-- THE INPUT follows --
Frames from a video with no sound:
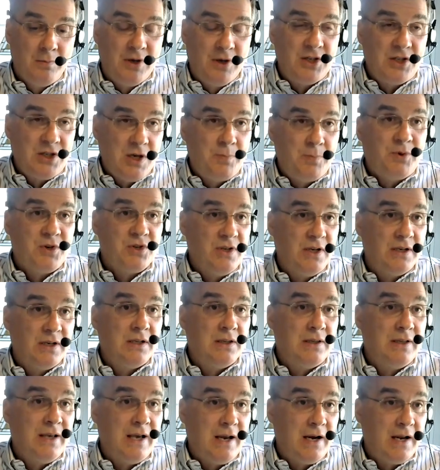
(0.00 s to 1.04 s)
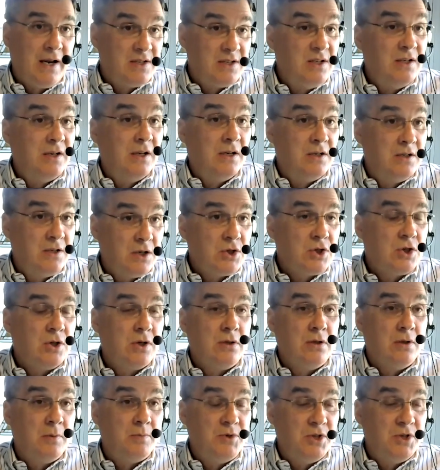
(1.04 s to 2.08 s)
she presented that as an
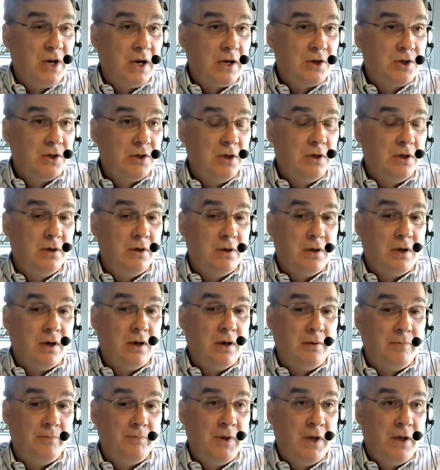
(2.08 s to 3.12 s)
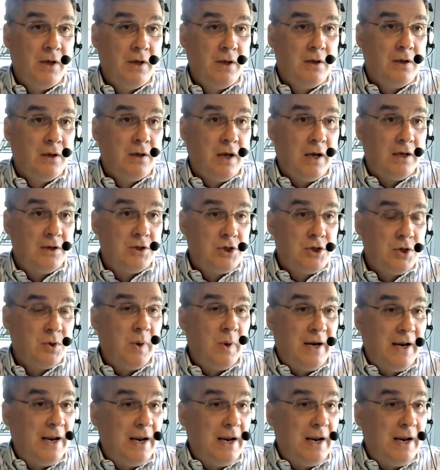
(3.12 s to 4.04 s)
additional objection to it,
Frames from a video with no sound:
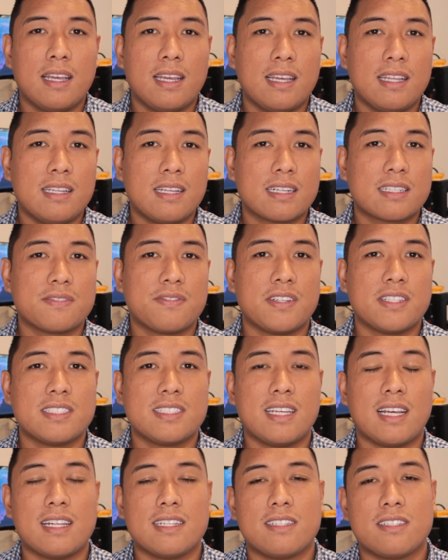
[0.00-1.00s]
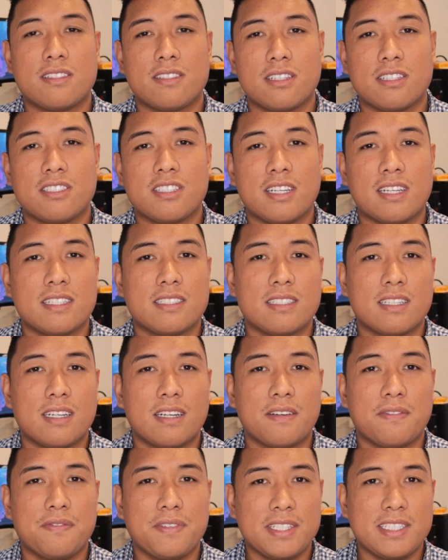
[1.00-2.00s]
Index funds such as
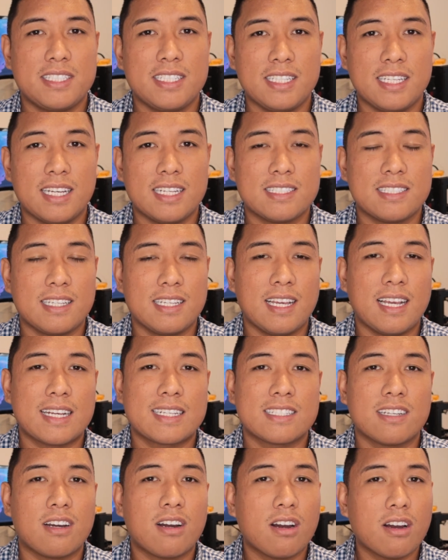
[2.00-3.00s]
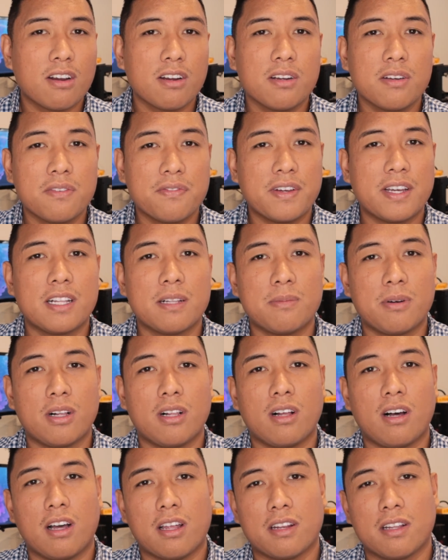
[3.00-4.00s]
VTSAX aren't
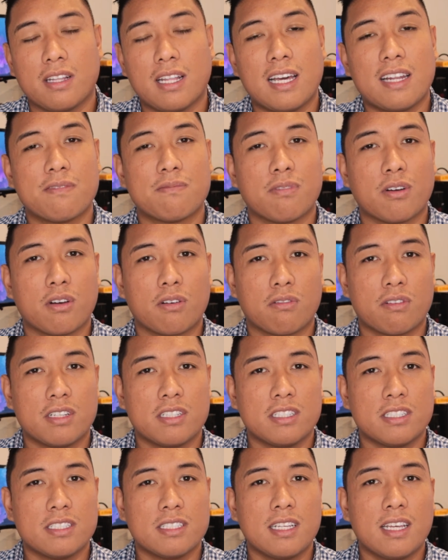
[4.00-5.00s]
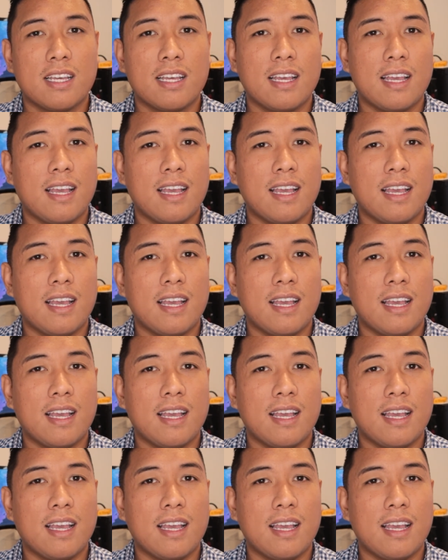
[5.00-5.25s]
available on a lot of brokerages,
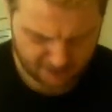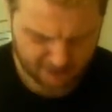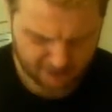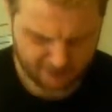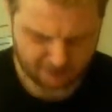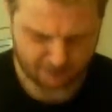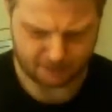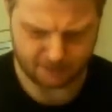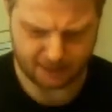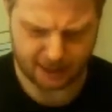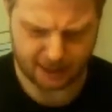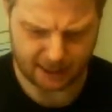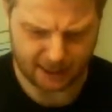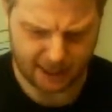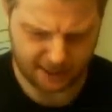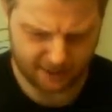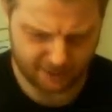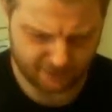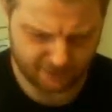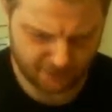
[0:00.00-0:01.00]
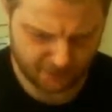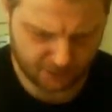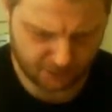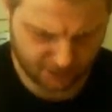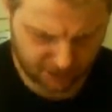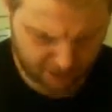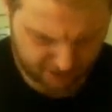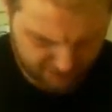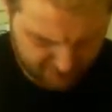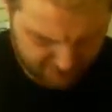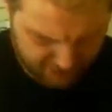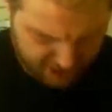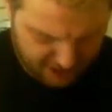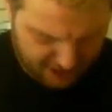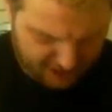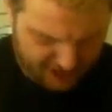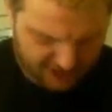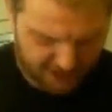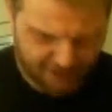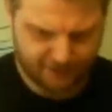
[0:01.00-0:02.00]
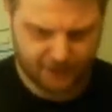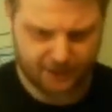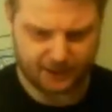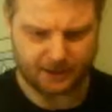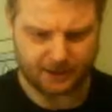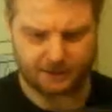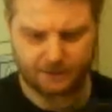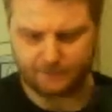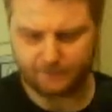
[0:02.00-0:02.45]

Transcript: Oh, the ladder's fallen off. That's never good.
-- THE INPUT concluded --
- PROBLEM DETAILS
Each line above must be repeated exactly in the answer, with pictures omitted.

- YOUR SOLUTION
Frames from a video with no sound:
(0.00 s to 1.04 s)
(1.04 s to 2.08 s)
she presented that as an
(2.08 s to 3.12 s)
(3.12 s to 4.04 s)
additional objection to it,
Frames from a video with no sound:
[0.00-1.00s]
[1.00-2.00s]
Index funds such as
[2.00-3.00s]
[3.00-4.00s]
VTSAX aren't
[4.00-5.00s]
[5.00-5.25s]
available on a lot of brokerages,
[0:00.00-0:01.00]
[0:01.00-0:02.00]
[0:02.00-0:02.45]

Transcript: Oh, the ladder's fallen off. That's never good.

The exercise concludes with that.